More program cuts ahead as Sanofi CEO Paul Hudson continues to reshape the company
One quarter into the new year, Sanofi CEO Paul Hudson remains steadfast on his mission to reshape the company — and that will mean some serious pipeline pruning, particularly in the general medicines unit.

In late 2019 and early 2020, Sanofi’s general medicines unit boasted more than 350 product families, according to Olivier Charmeil, EVP of general medicines. By the end of this year, the company aims to reduce that figure to about 125, either by divesting or discontinuing programs. And by 2025, the goal is to sit at right around 100 product families.
“I think the teamwork that’s going on between the business unit heads… is really important to give us the opportunity to redeploy resource either to the bottom line or into R&D, and I think we’re really getting into a good cadence on that,” Hudson said on the call.
That pruning will apparently start with four investigational HSV 2 vaccines for adults with recurrent genital herpes. Sanofi revealed in its Q1 news release that it’s discontinuing a Phase I study testing the four vaccines for safety and efficacy, without offering much more detail.
All that flexibility should leave Sanofi open for some interesting R&D moves, Hudson hinted, adding that he aims to transform the company’s oncology and neurology portfolios into “industry-leading pipelines.”
However, when it comes to M&A, he said his strategy remains the same. While making it clear that Sanofi is looking to add to its pipeline, he said the company will remain “disciplined.”
“It’s clear that some prices have fallen, but it’s always been for us about picking the right target and the right asset. It’s never been about size. It’s always been about the right thing, and that hasn’t changed for us. I think that just stays business as usual,” he said. “If we see the right thing, we’ll move, that’s been the same since the very beginning, at least since I’ve been here.”
Hudson was tapped to the helm in 2019 and has since been on a mission to revive Sanofi’s reputation as a leader in drug research. Nothing is off the table when it comes to restructuring the company, he said earlier this year, adding that the team has already come a long way.
The chief executive culled a handful of programs last year, he revealed in the Q4 report, including one evaluating Sarclisa in patients awaiting kidney treatment, and another for SAR445088, a complement C1s inhibitor, in immune thrombocytopenia (ITP).
Sarclisa had struggled on the uptake, as the drug was first approved about a week and a half before the WHO declared a global pandemic last year, limiting patient access. Now, it’s driving the pharma giant’s growth in oncology, raking in €65 million (over $68 million), up from just €34 million (under $36 million) in the same period last year.
The company also revealed in its Q4 results that it plans on shaving about 6,000 jobs in an effort to become more “agile.” Execs said at the time that they were aiming for a headcount of around 90,000 by the end of the year.

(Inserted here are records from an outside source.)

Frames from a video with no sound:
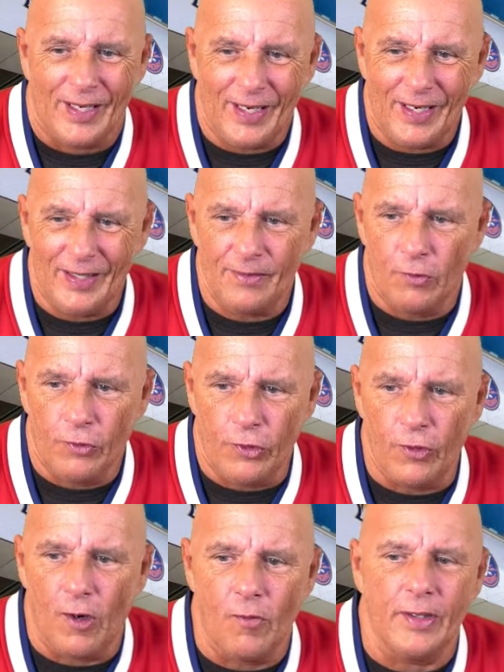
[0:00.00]
And
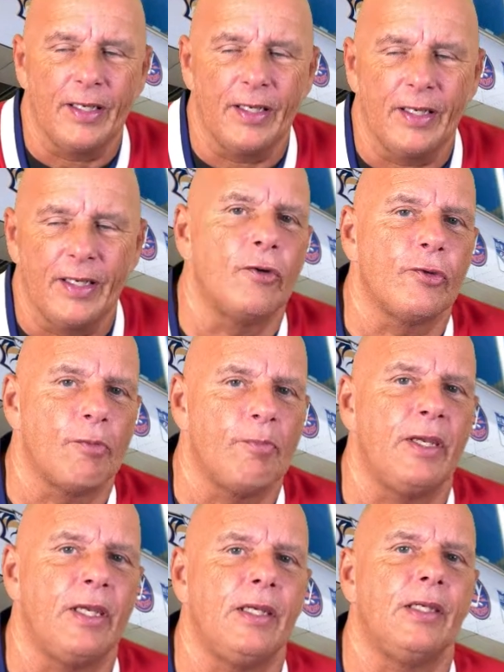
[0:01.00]
you know, he's going to
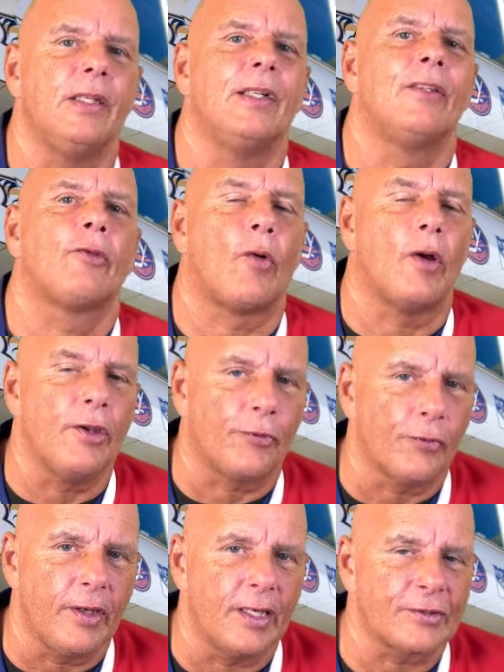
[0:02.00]
be 22
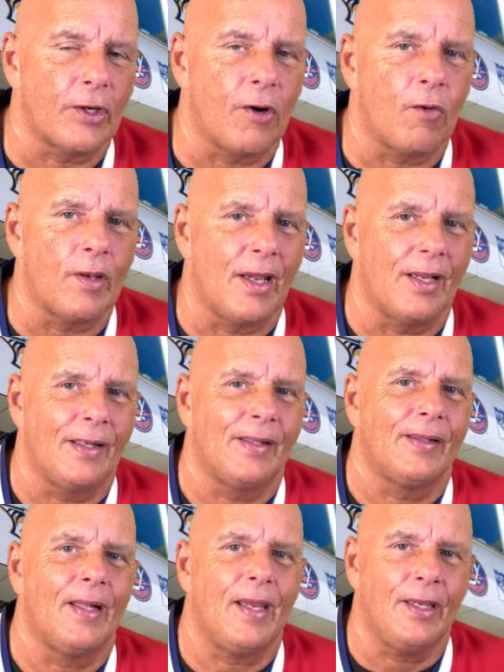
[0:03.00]
years old
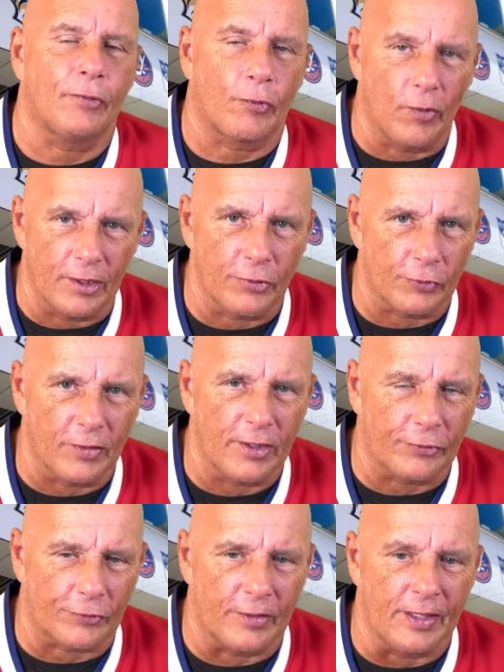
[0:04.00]
in
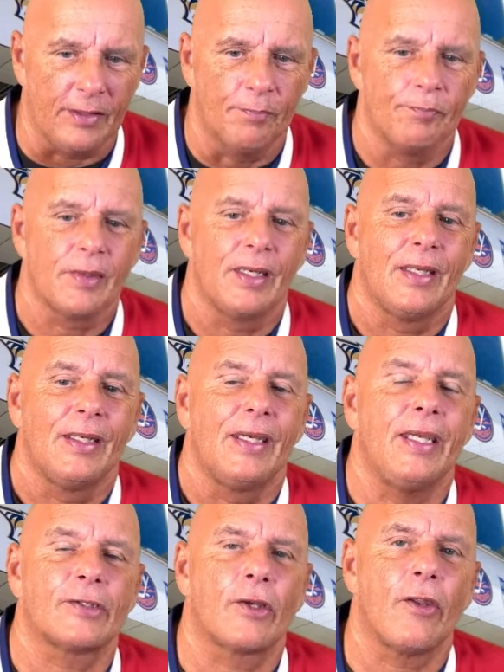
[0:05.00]
2023.
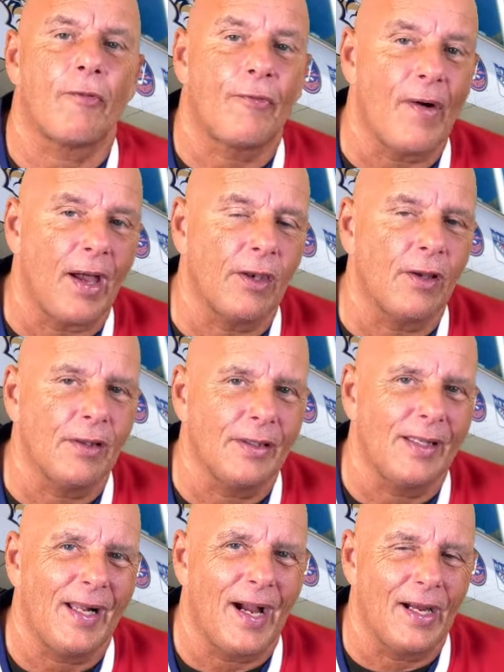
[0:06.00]
he's on the
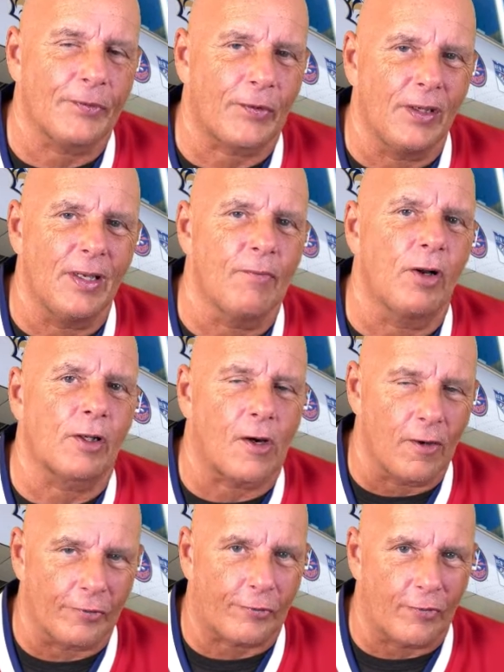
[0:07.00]
final entry level
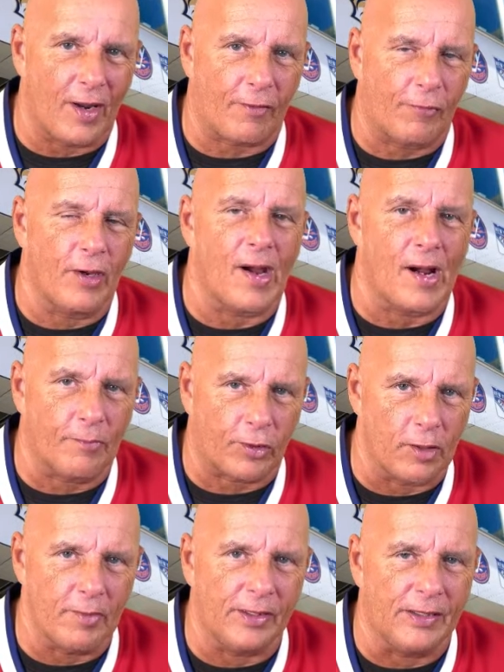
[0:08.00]
contract for the
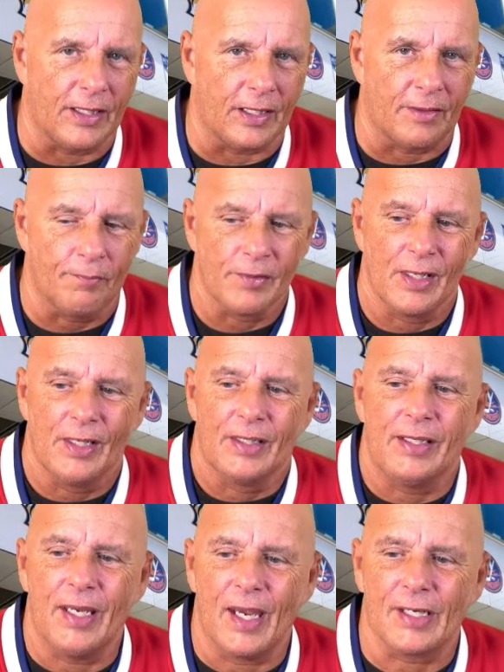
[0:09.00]
upcoming year.
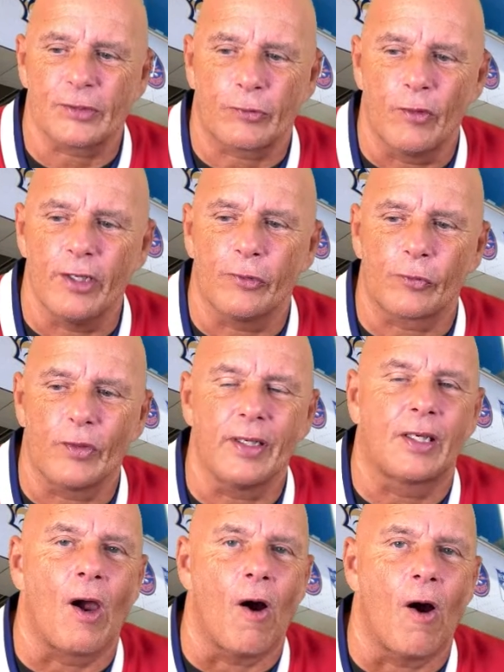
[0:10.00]
He has 23
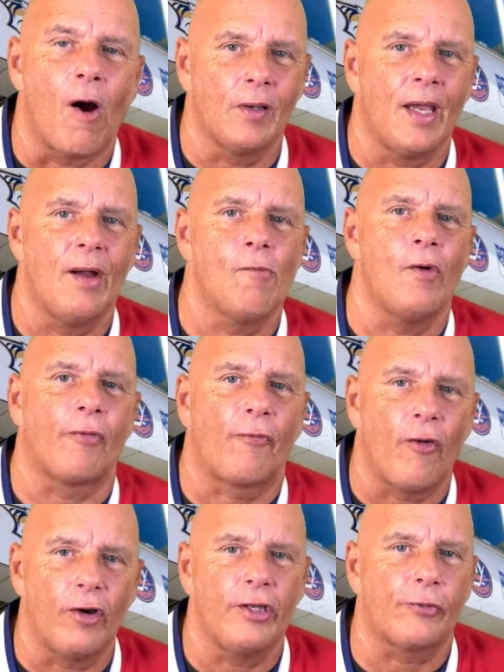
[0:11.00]
goals with
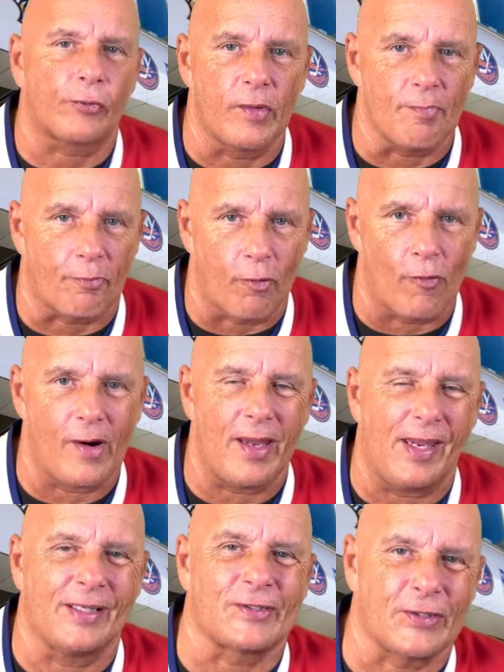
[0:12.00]
43 points
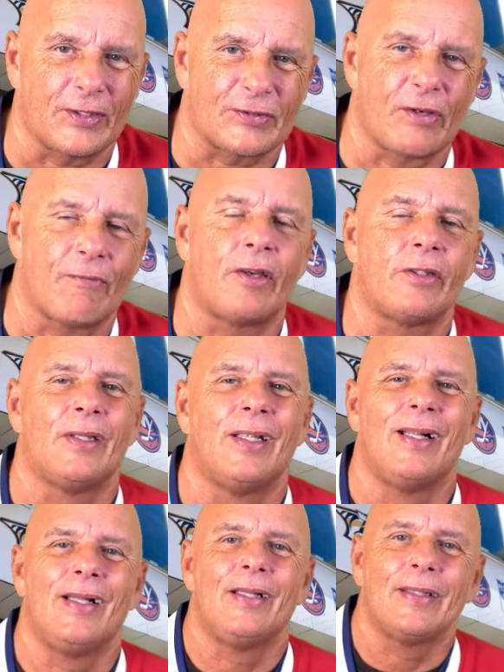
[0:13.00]
and 67
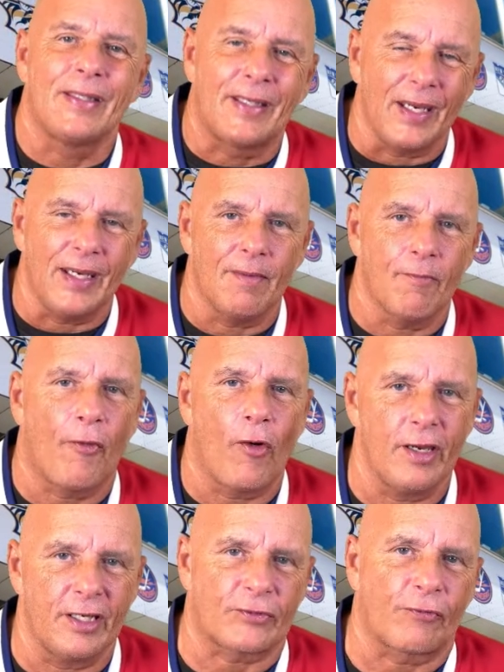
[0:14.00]
game
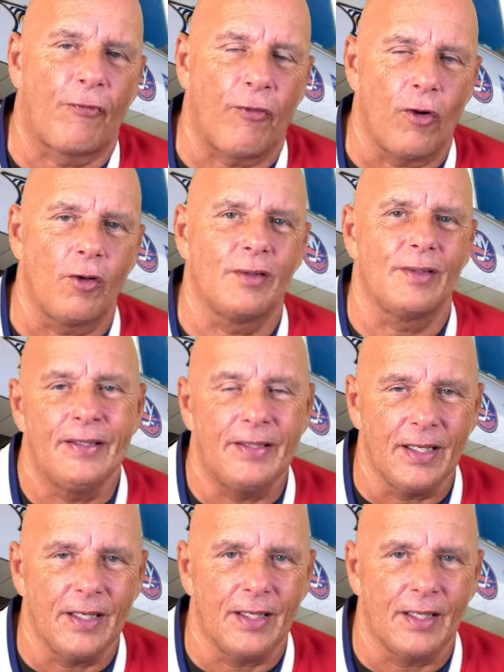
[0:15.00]
for his full
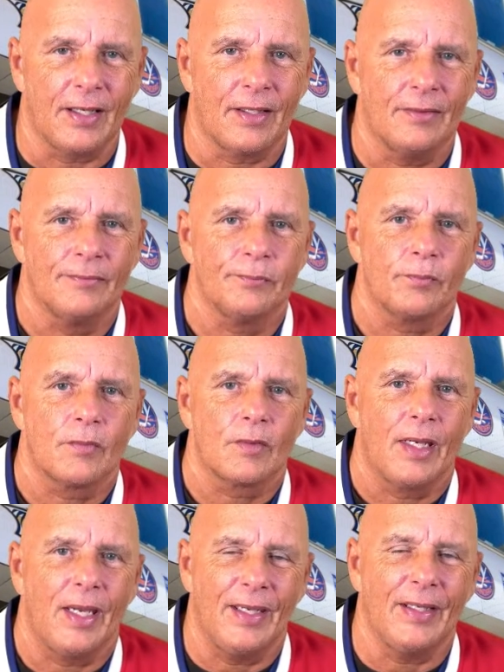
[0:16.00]
year
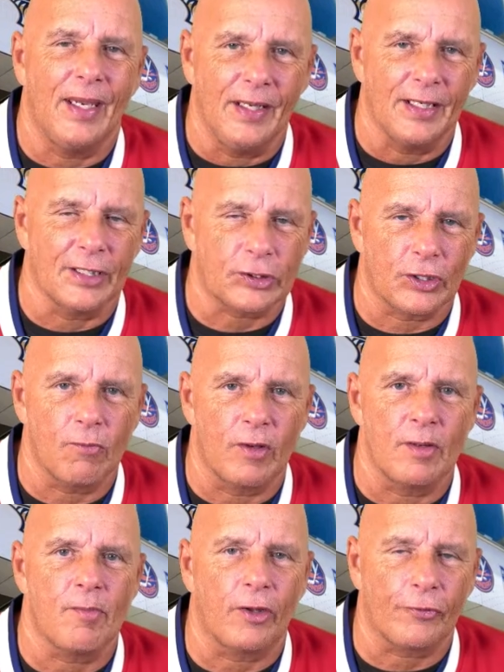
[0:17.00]
in NHL with the
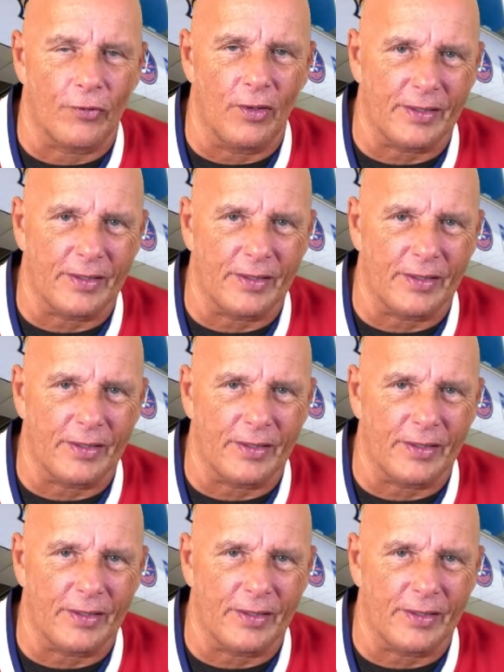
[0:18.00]
Montreal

Looking ahead, Dupixent will be a big part of Sanofi’s growth, according to Bill Sibold, EVP of specialty care and president of Sanofi’s North America operations. The megablockbuster — which targets both IL-4 and IL-13 — earned €1.6 billion (nearly $1.7 billion) last quarter, up 45.7%.
“We are still only at the beginning of our journey with approximately 8% market penetration in adults,” Sibold said on the call.

Just in the last couple of months, the drug has snagged priority review in eosinophilic esophagitis (EoE) for patients 12 and older, and moderate-to-severe atopic dermatitis in kids between 6 months and 5 years old. Sanofi is also looking to expand the label into uncontrolled prurigo nodularis and chronic pruritus of unknown origin.
The company’s also predicting another record sales year for its flu products, despite an 18.2% decline in the first quarter, which vaccine head Thomas Triomphe said is “traditionally a low quarter for flu sales.”
Triomphe also noted that the company is “all in and full speed” on mRNA programs, after outlining plans last summer to spend €400 million ($437 million) a year on its mRNA effort. Last month, Hudson sketched out a $1 billion-plus investment for a new mRNA center in France. And last year, the company laid out some positive early results for an mRNA-based Covid vaccine candidate.
Sanofi was one of the pharma companies to get out early in the Covid-19 vaccine race using a more traditional approach, but that derailed when the company saw weak responses in older adults.
“While we may have been a little bit later to the party on mRNA, certainly we feel like we’ve caught right up and actually understand what it takes to go forward and differentiate it,” Hudson said. “I think we’re going to possibly surprise everybody, which is always a good thing.”